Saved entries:
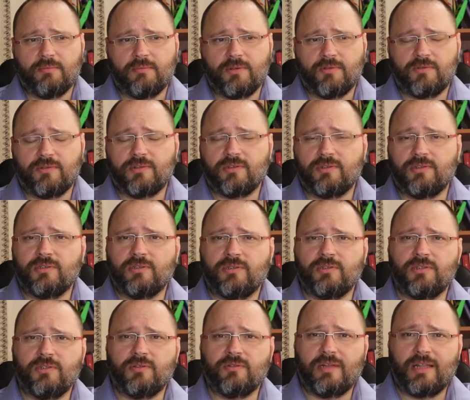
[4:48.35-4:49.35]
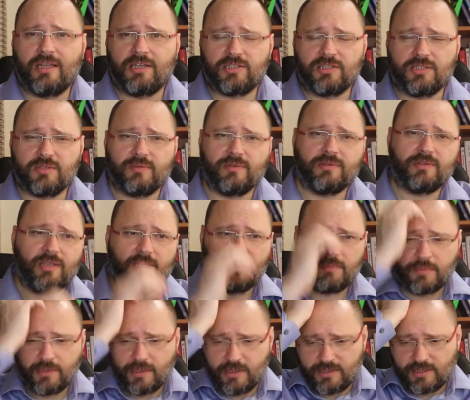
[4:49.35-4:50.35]
before the new elections will
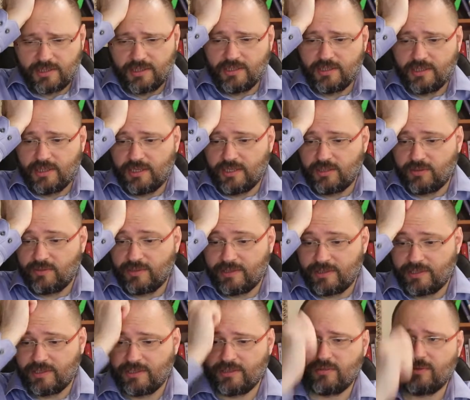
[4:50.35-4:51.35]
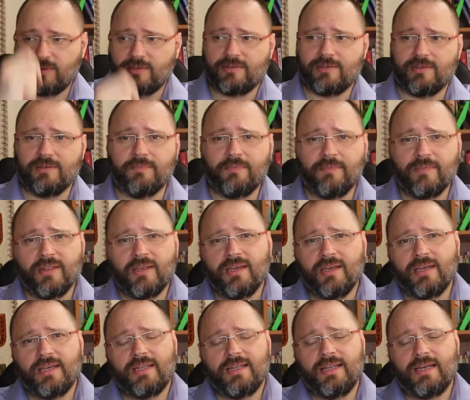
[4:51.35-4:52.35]
take place in 2020.
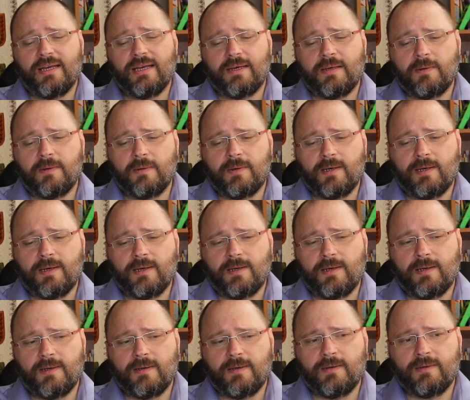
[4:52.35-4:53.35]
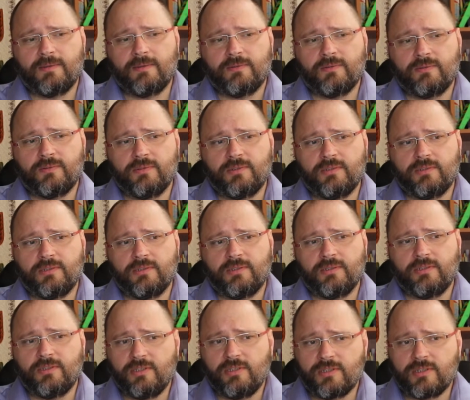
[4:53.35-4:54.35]
Now,
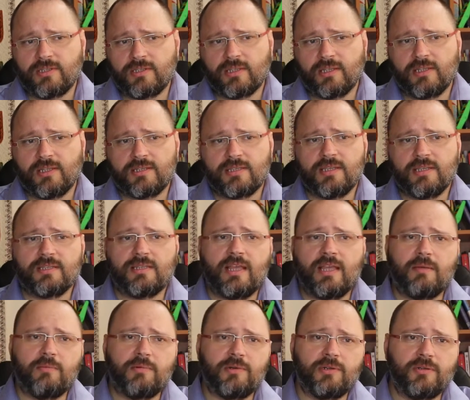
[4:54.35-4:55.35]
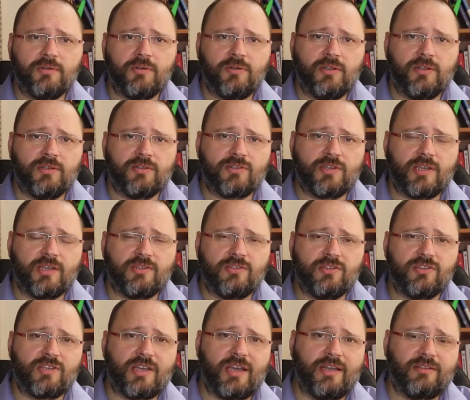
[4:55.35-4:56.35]
recently, 6 labor unions has
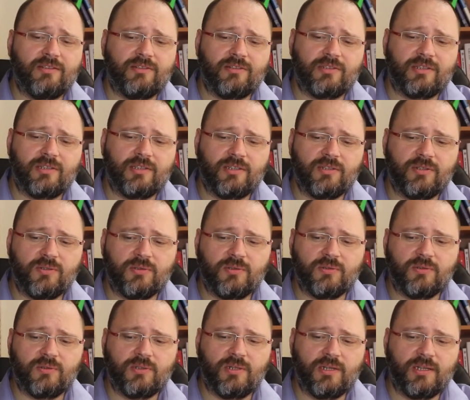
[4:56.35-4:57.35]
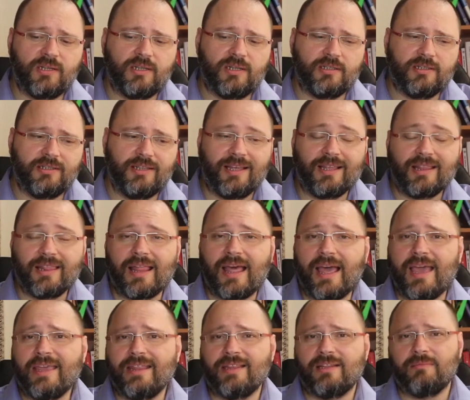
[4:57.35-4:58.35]
decided to
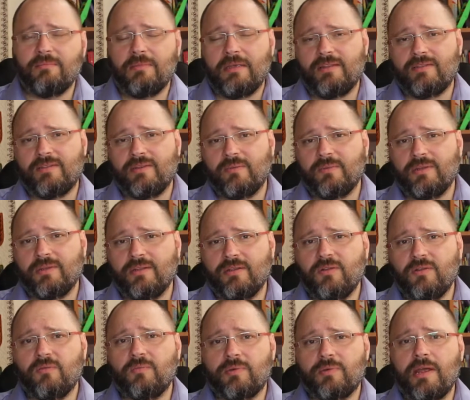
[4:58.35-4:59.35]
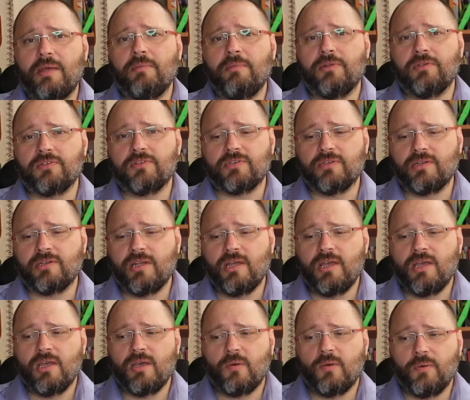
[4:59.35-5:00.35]
decline a meeting with the new prime minister,
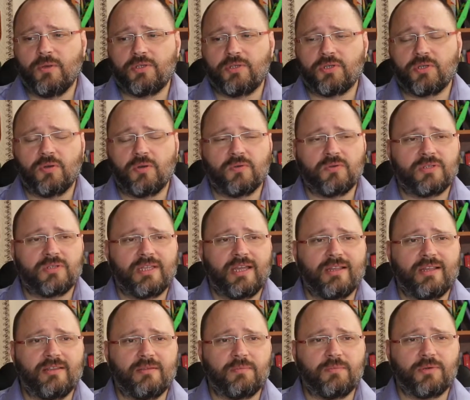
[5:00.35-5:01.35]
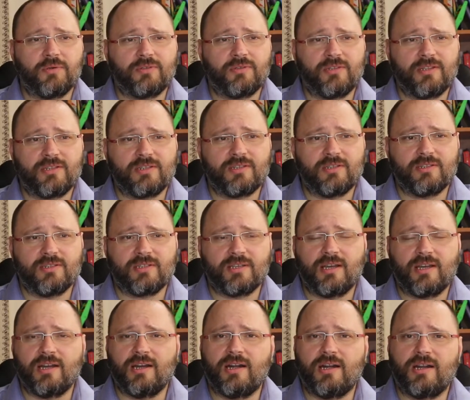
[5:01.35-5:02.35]
which shows that the protesters
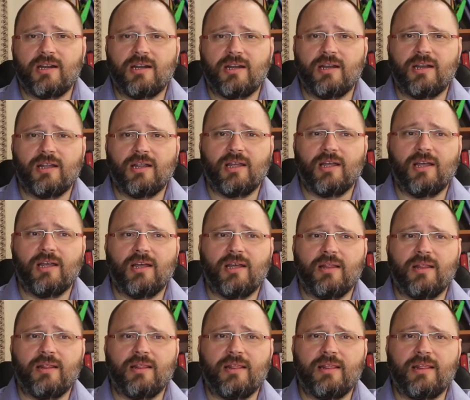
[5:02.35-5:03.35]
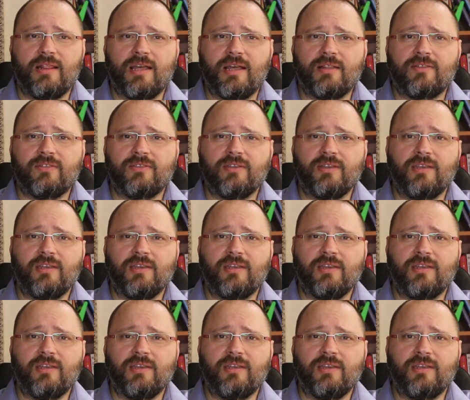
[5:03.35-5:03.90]
are not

▶ [Problem details]
In your copy of the records above, include every line exactly but no pictures.

▶ [Result of the task]
[4:48.35-4:49.35]
[4:49.35-4:50.35]
before the new elections will
[4:50.35-4:51.35]
[4:51.35-4:52.35]
take place in 2020.
[4:52.35-4:53.35]
[4:53.35-4:54.35]
Now,
[4:54.35-4:55.35]
[4:55.35-4:56.35]
recently, 6 labor unions has
[4:56.35-4:57.35]
[4:57.35-4:58.35]
decided to
[4:58.35-4:59.35]
[4:59.35-5:00.35]
decline a meeting with the new prime minister,
[5:00.35-5:01.35]
[5:01.35-5:02.35]
which shows that the protesters
[5:02.35-5:03.35]
[5:03.35-5:03.90]
are not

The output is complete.